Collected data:
.....

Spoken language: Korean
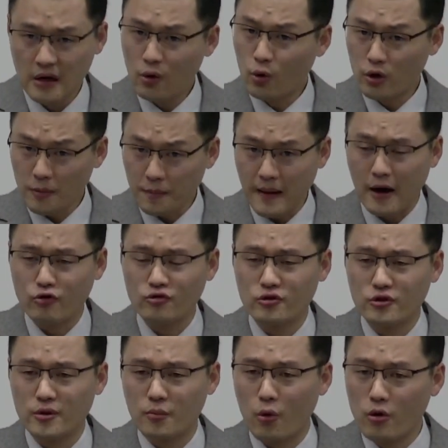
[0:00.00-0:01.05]
오히려
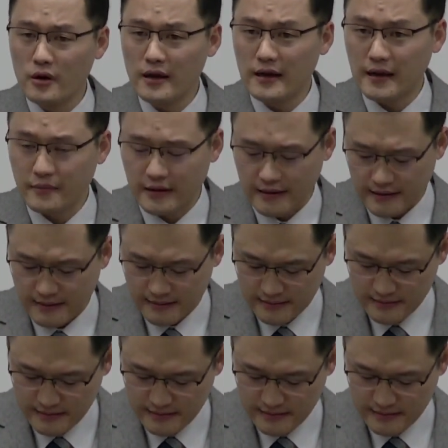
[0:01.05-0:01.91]
바울은요, 뭘 얘기합니까?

.....

== Task requirements ==
Exact copy, no pictures: please print the data above once more.

== Response area ==
Spoken language: Korean
[0:00.00-0:01.05]
오히려
[0:01.05-0:01.91]
바울은요, 뭘 얘기합니까?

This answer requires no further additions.